A relatively new e-reader, I am learning the advantages of  Tables of Contents. You want to know what's ahead  in the pages you can't see until you touch and touch and touch your screen and eventually get to them. But as a writer of short stories, novellas and novels, I have had different ideas about chapter divisions, and thus the necessity of including a Table of Contents at the beginning of my books. I loved writing short stories. I thought a short story had more potential to be perfect than a long sprawling novel. Then I read John Gardner, in fact I read and re-read John Gardner, and I remember his thoughts about the  novella, how it traced a single emotional line (or something to that effect). Then I wanted to write a perfect novella. In fact my first "novel" Centre/Center is really three linked novellas. It qualifies as a novel in terms of the breadth of material, number of characters, time covered, complexity of theme, etc, but I divided it into three sections that focussed on three different but related characters. The breaks between the novellas are equivalent to chapter breaks.

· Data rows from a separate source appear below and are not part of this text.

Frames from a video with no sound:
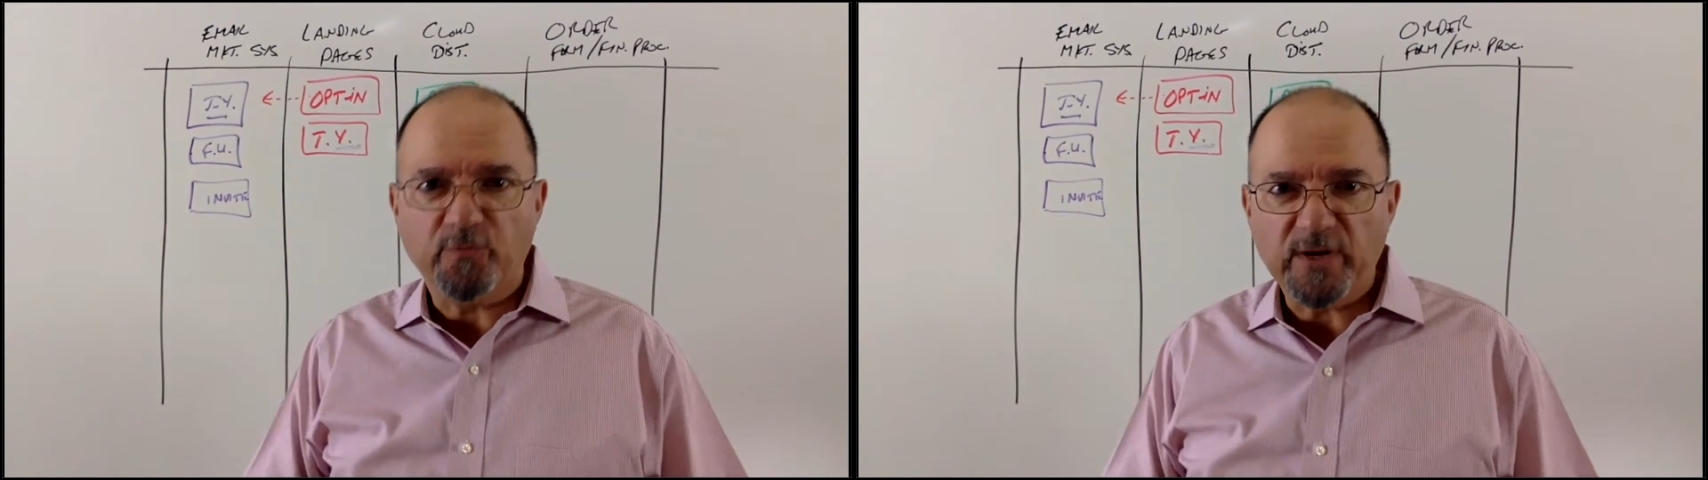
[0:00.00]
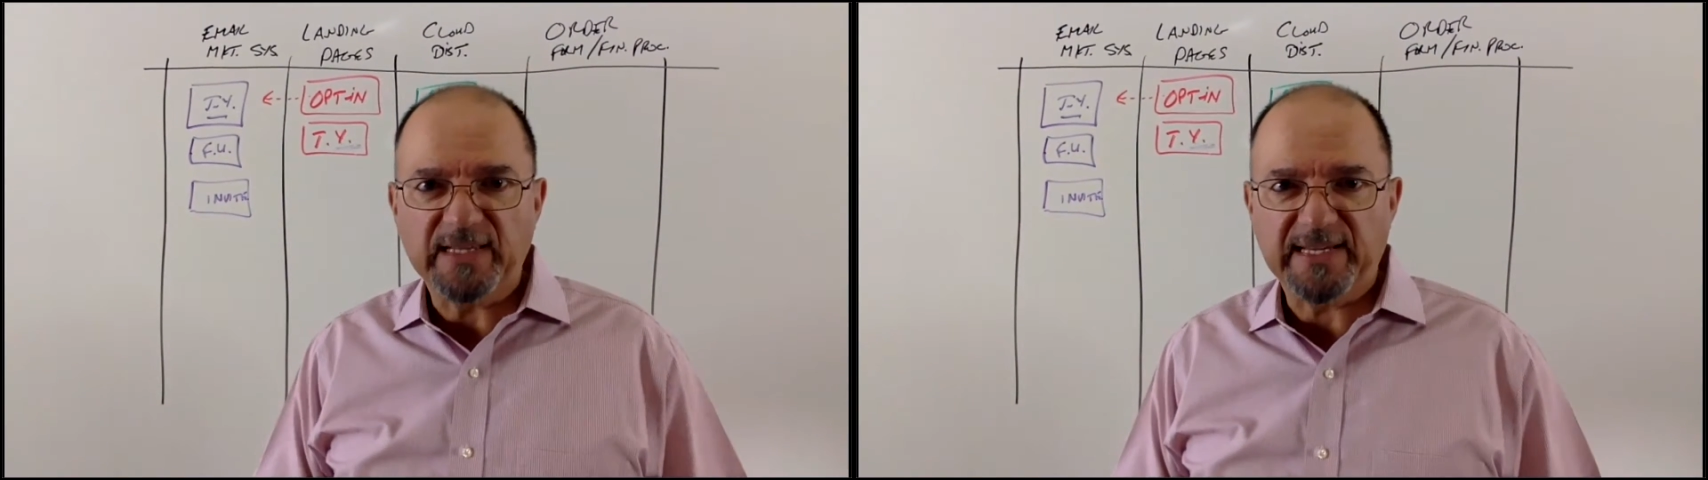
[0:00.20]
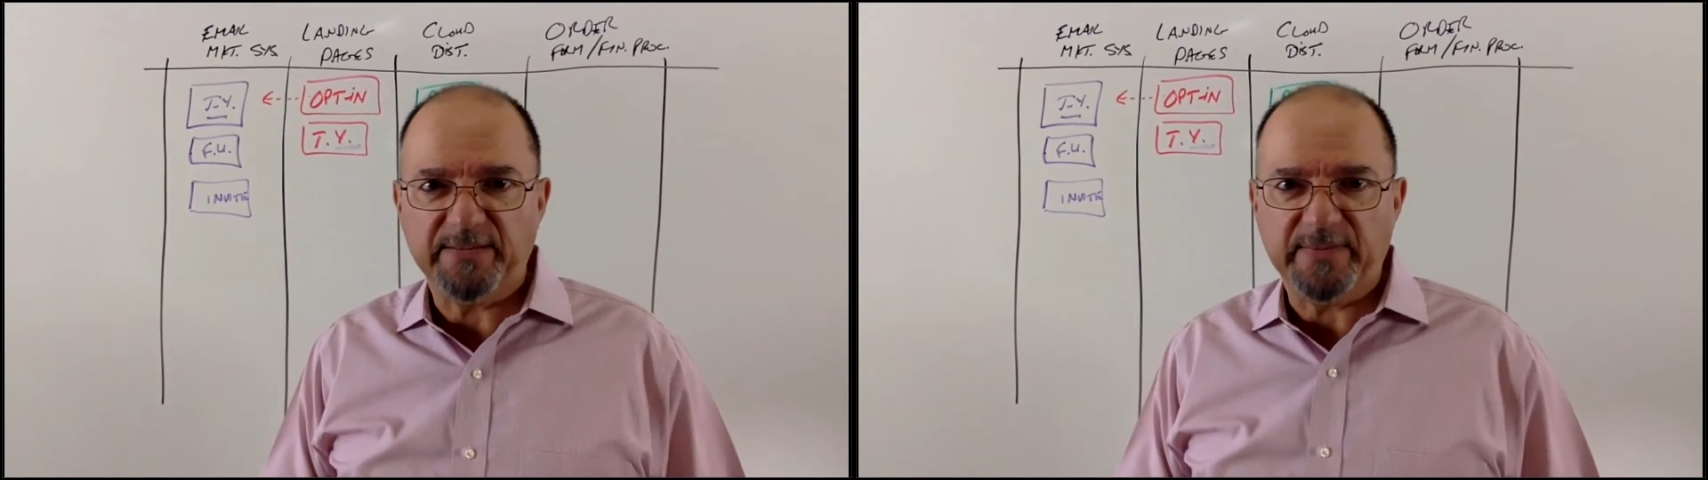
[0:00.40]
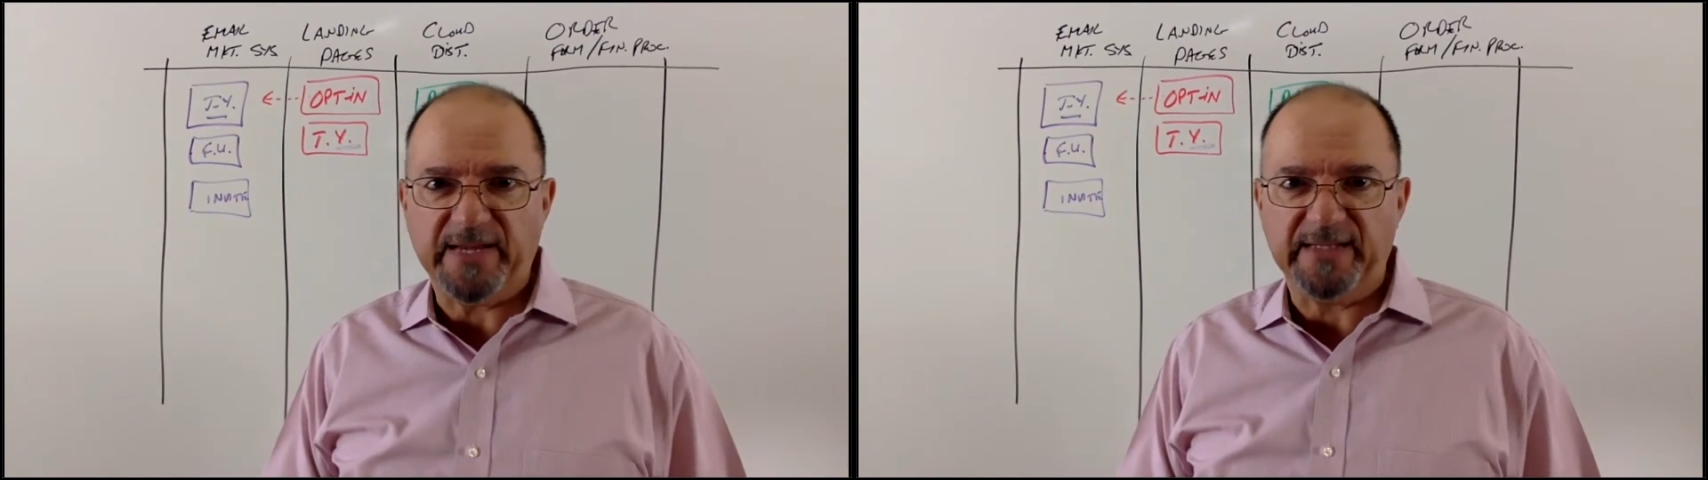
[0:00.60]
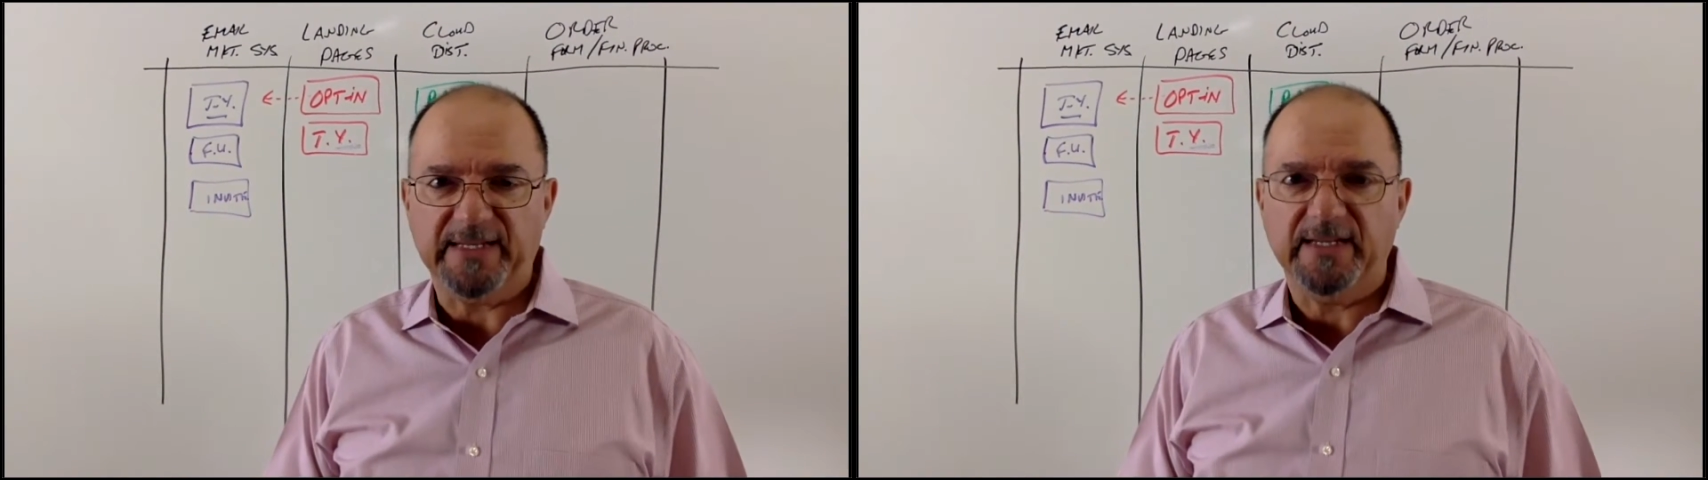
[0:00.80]
Free lead
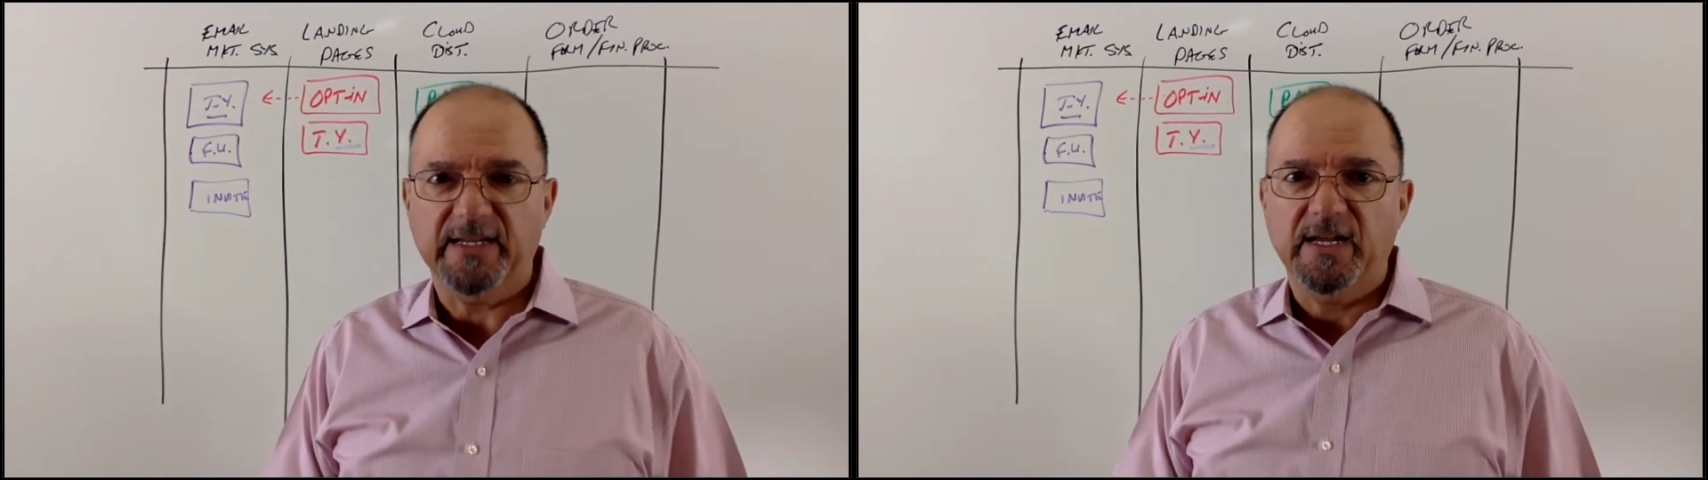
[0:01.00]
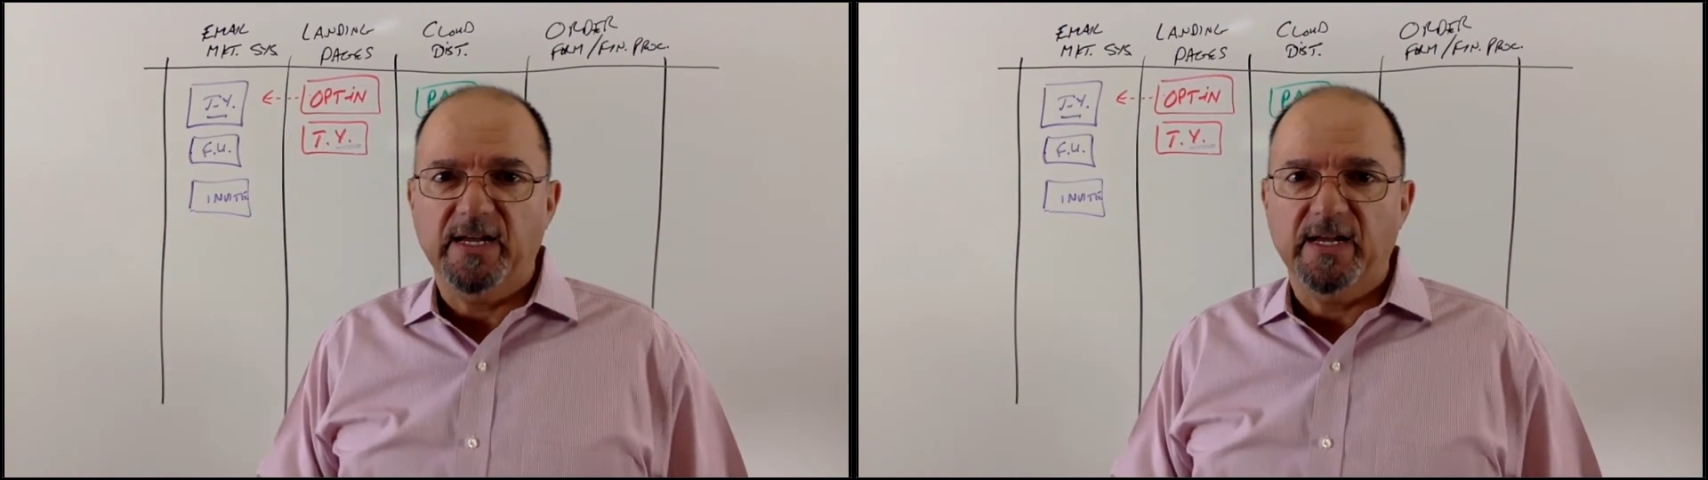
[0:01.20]
magnet.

When a friend read my recently published novel You Again on her IPad, she felt lost without a detailed Table of Contents. She is a disciplined person and likes to read to the end of a chapter before she falls asleep at night, and she prefers to know what she is getting in for. Having been reading on my Kobo, first The Great Gatsby, and most recently, Confederates in the Attic, I now understand what she means (though I find guides such as Tables more useful in non-fiction, like Confederates). So I relented, and created a fairly thorough Table of Contents for You Again, still not chapters, however. Instead, as in Flashing Yellow, I have big chunks I call "Parts," and, in You Again, month divisions. Within each month, though, the narrative moves from one character's point of view to another's, and those are separated by simple lines. For me it's a matter of rhythm, breath. I wonder how it is for other authors?  My friend  quickly surveyed the novels she was reading and found different ways of handling contents that lead to Tables. She liked Kate Atkinson's very precise Table, but found less detailed Tables in Colum McCann and Achebe.

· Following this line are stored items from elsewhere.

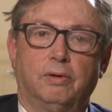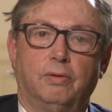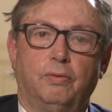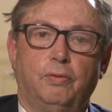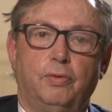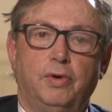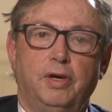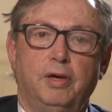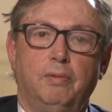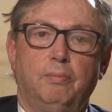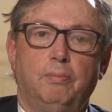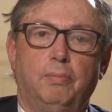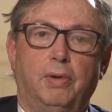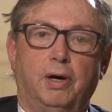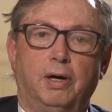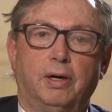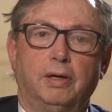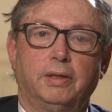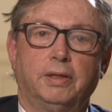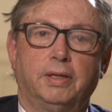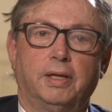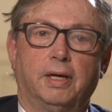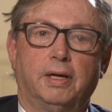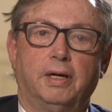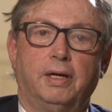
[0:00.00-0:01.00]
we
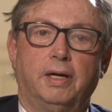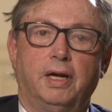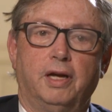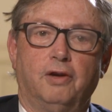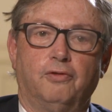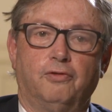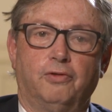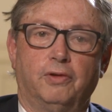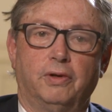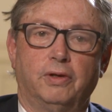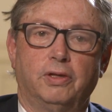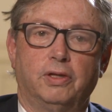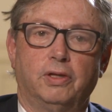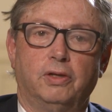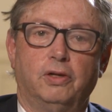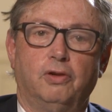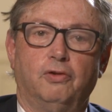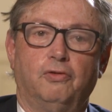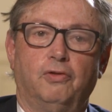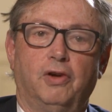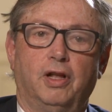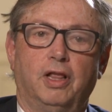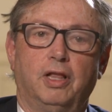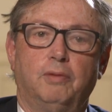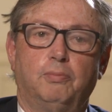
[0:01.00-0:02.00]
embarked on an effort to
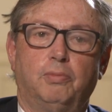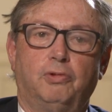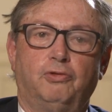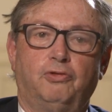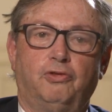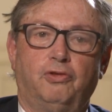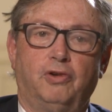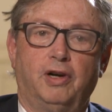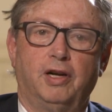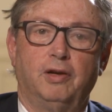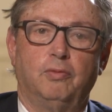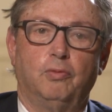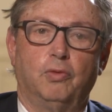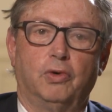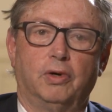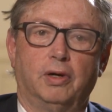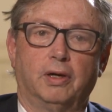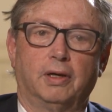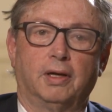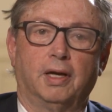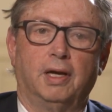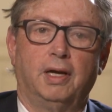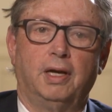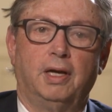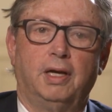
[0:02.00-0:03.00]
develop a
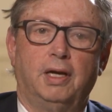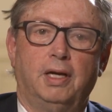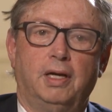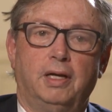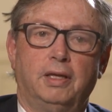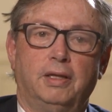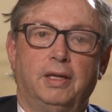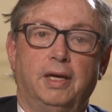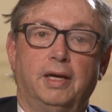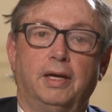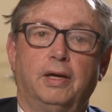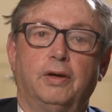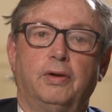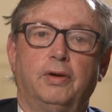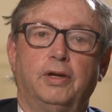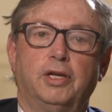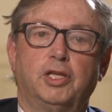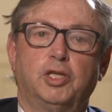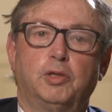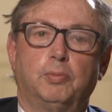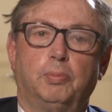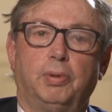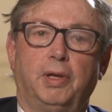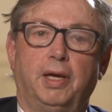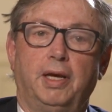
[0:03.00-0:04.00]
framework that could
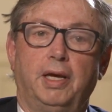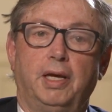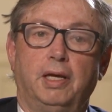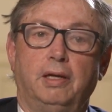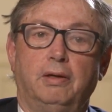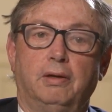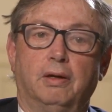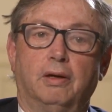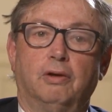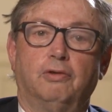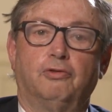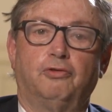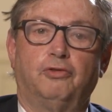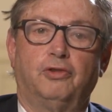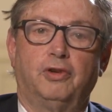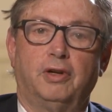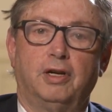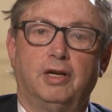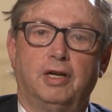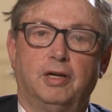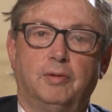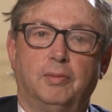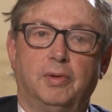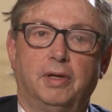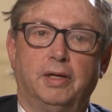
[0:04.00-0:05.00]
explain
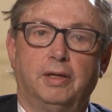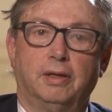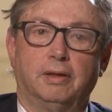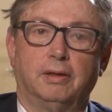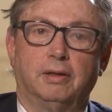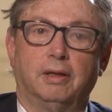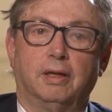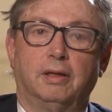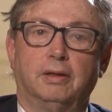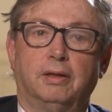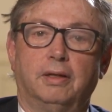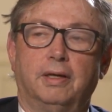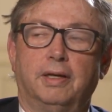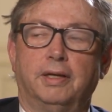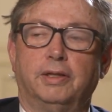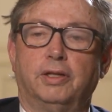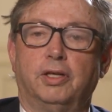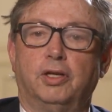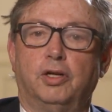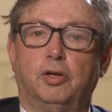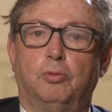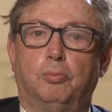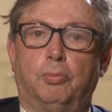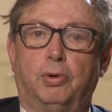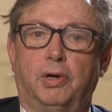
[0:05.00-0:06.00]
phenomena like
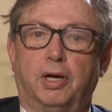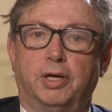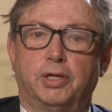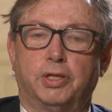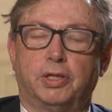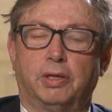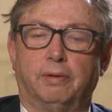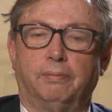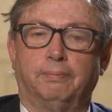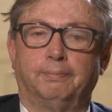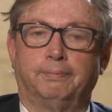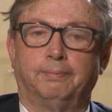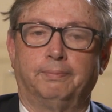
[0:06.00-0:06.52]
the Depression.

If necessity really is the mother of invention, perhaps my habits will change as I write texts that will be published electronically. I had to think about it again when I updated my Shinny's Girls Trilogy for epub, because I want the Trilogy to be available to libraries, where I find most of my readers. Epub seems to require only that divisions are clear within the text, then goes ahead and makes the Table of Contents automatically. Much easier than doing it myself, with Kindle, even though the instructional video I followed for Mac users featured an Englishwoman with a lovely, patient voice.
In this eworld of books, TOC's seem to be an aid for readers. That requirement is prompting me to consider how organize my contents and, more importantly, why I do so. Is it the instinctive rhythm, the stopping for breath I feel, and changes in narrative voice as points of view shift from character to character,  or a greater logic I have not yet considered?

("Contents Under Pressure" is the title of one of my friend David King's comedies for theatre.Thanks, Dave.)